In preliminary analysis (without making significant effort to tune the model hyperparameters), we consistently obtained at best around 55% test accuracy with Random Forests, Gradient Boosting and SVC.

In the last model (GPC), exact posterior inference is not tractable, especially given with size of the dataset. While approximate methods are available, it is left outside the scope of this solution set. I felt it deserved a special mention nonetheless since it particularly well-suited to this problem — it is capable of capturing complex dependencies between features (which is important according to Hint 2), and comes with a principled approach to feature selection when Automatic Relevance Determination (ARD) kernels are used.

Multi-layer Perceptron

We obtained decent results with Multi-layer Perceptions (MLPs). In particular, we considered a simple family of MLPs with "rectangular shapes" (number of hidden units are constant across all hidden layers). We primarily experimented with 2 hidden layers each with 64 hidden units, and ReLU activations.

We assessed our model with k-fold cross-validation. Since each model takes approximately 20 mins to train for 50 epochs, and we need to train a separate model for each fold, we limit k to a modest value of k=3.
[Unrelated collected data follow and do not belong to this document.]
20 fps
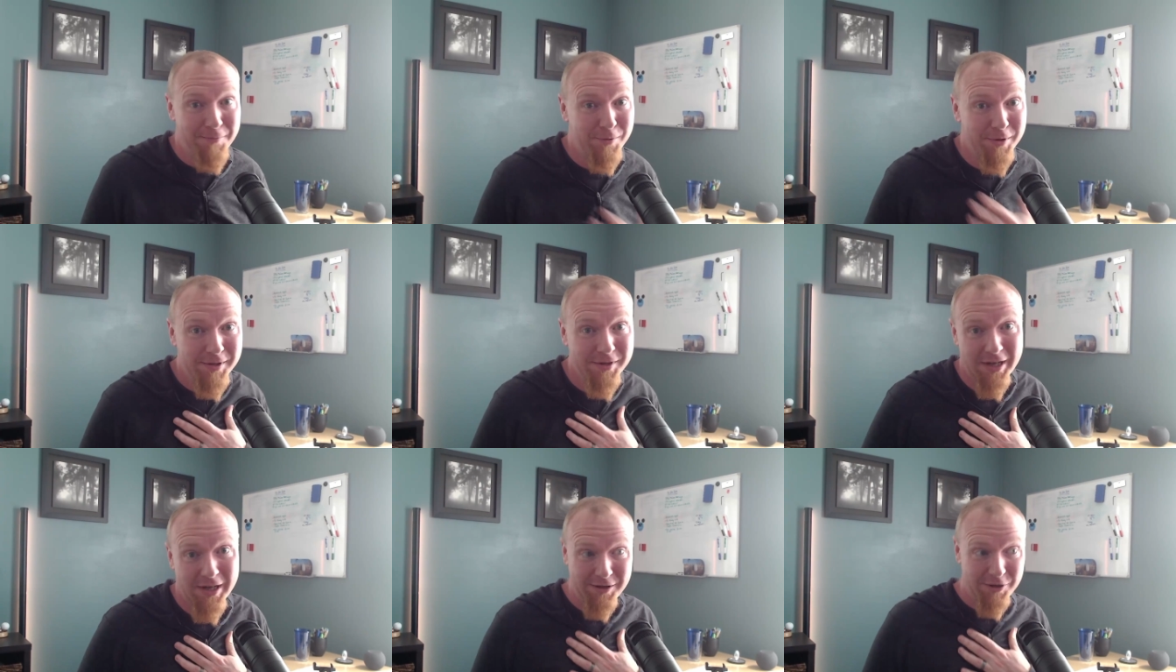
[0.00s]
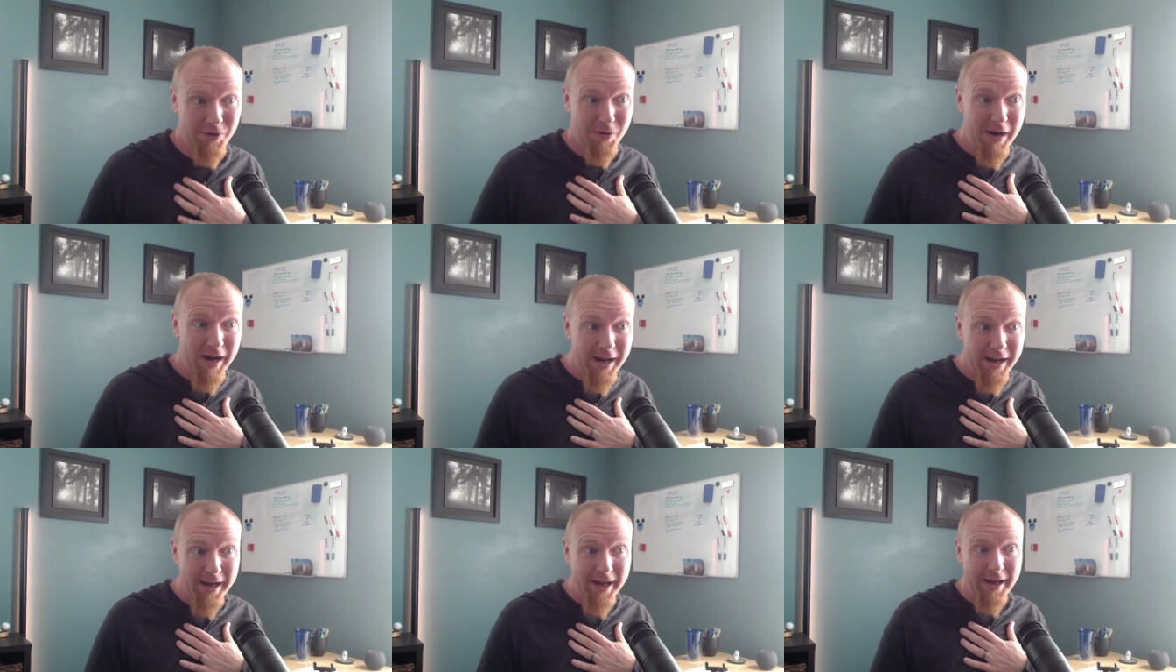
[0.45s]
ones. I know
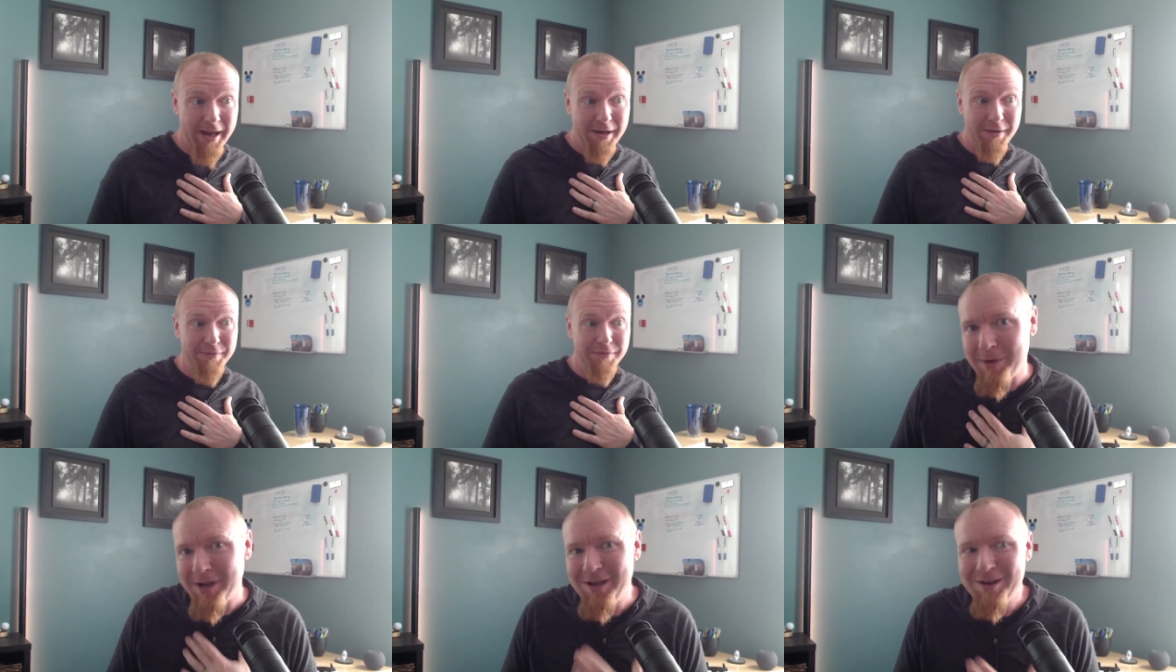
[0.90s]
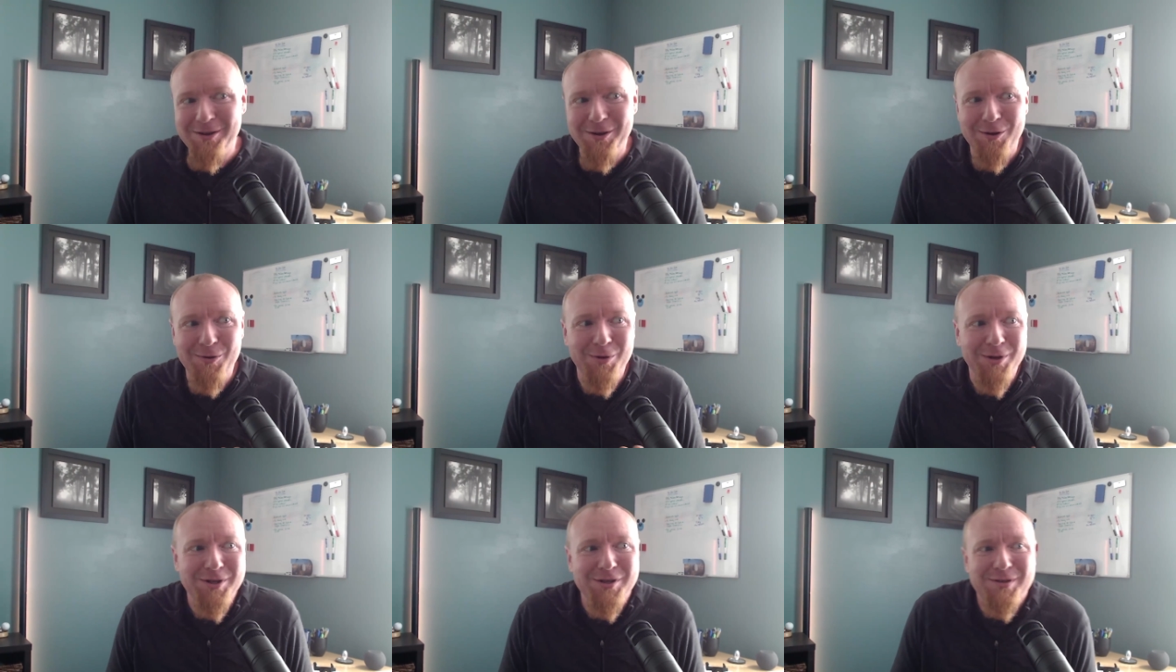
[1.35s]
I have. But you know,
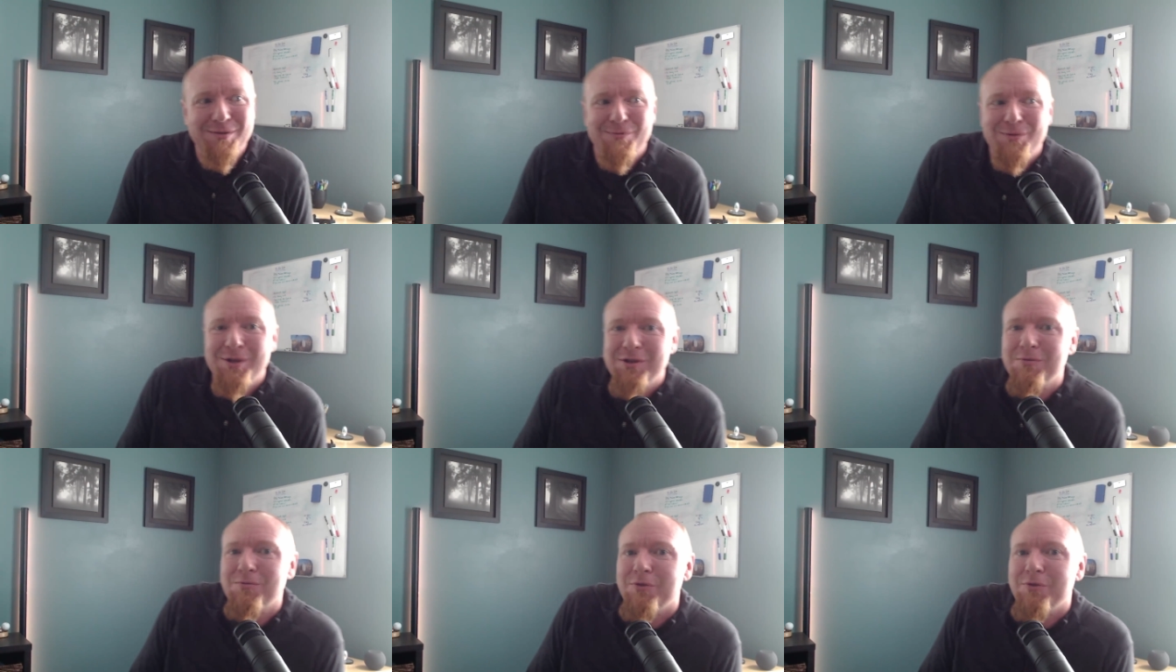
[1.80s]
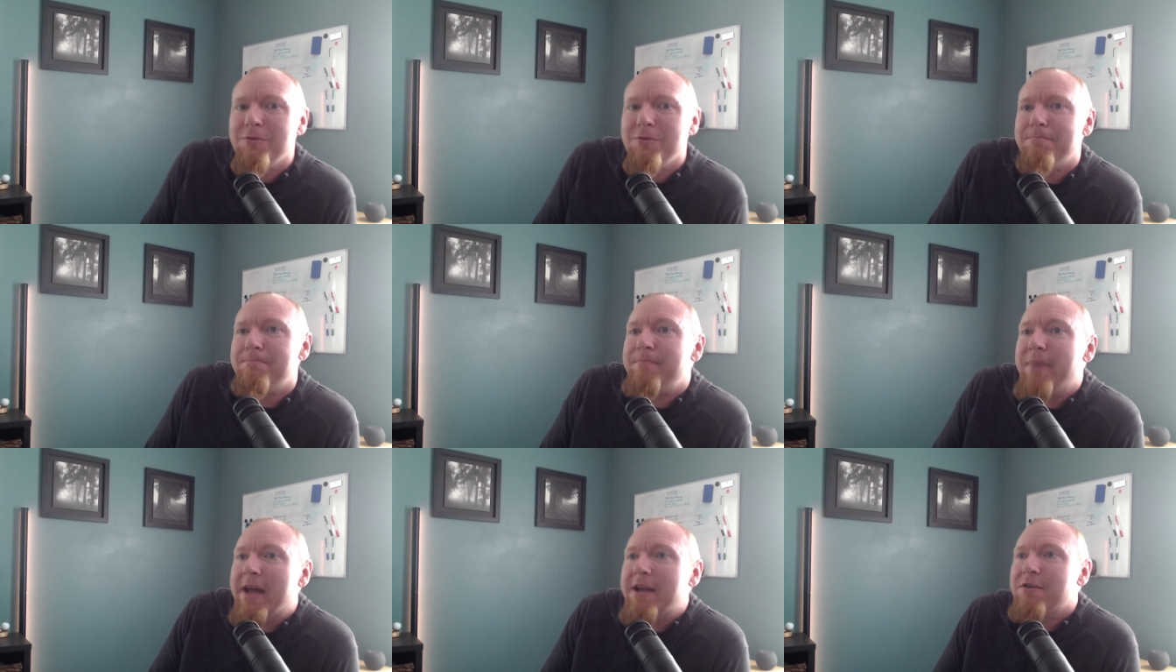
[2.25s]
what's what's the real
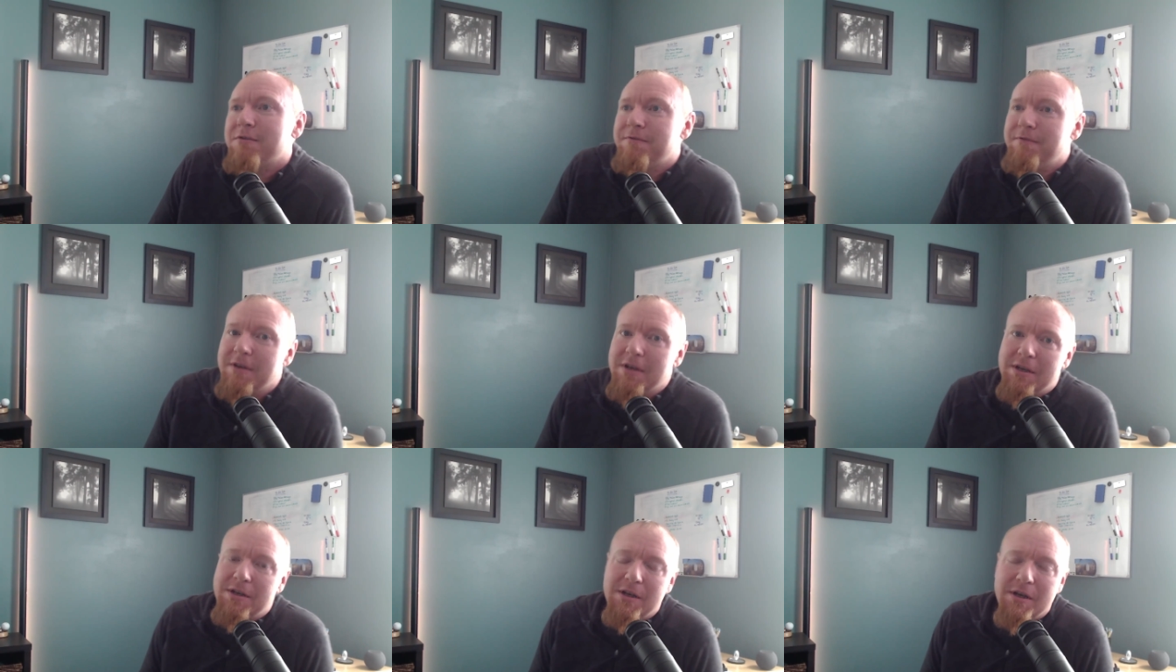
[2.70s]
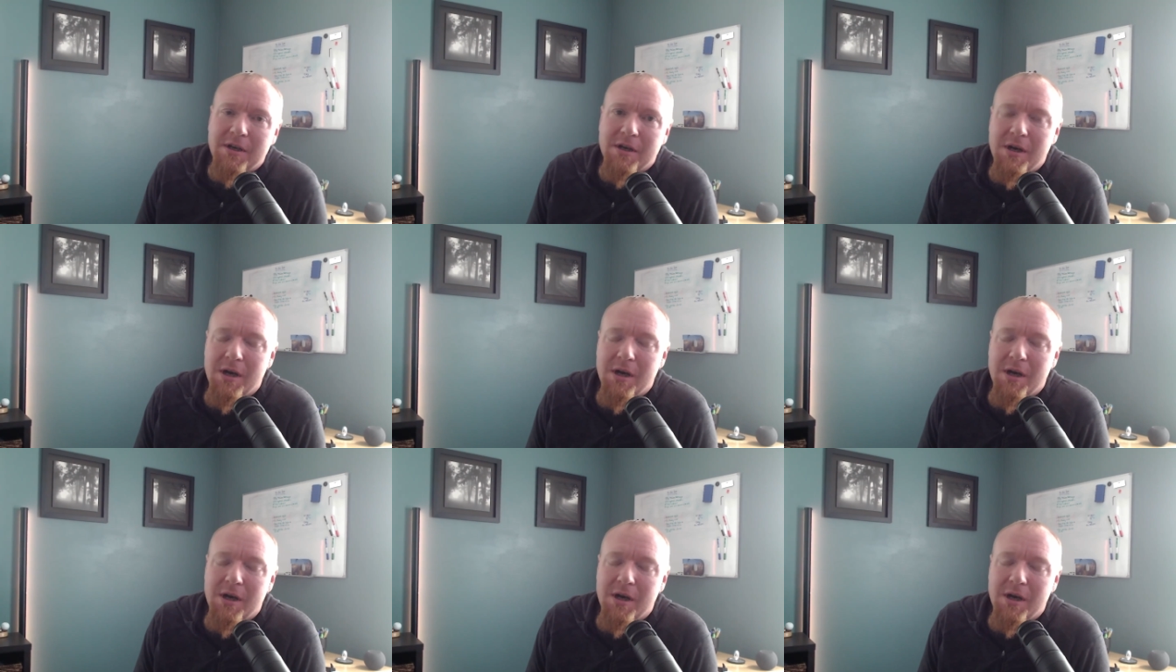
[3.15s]
benefit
Across cross-validation folds, with slight variations on hyperparameters such as optimizer parameters, we were able to consistently achieve a validation accuracy of around 94% as shown in the learning curve plots below. The hue represents different optimizers/parameters; the top row shows the train accuracy over epochs while the bottom row shows the validation accuracy; the solid lines denotes the mean accuracy across folds while the shaded error bands denotes the standard deviation.

While varying the optimizers and their parameters didn't have a significant impact on final performance (all eventually converge to around 94%), some settings resulted in faster convergence than others. In particular, one can observe that Adam with beta1=0.5 converges faster than RMSProp, which in turn converges faster than Adam with beta1=0.9 (the default in practically all deep learning libraries).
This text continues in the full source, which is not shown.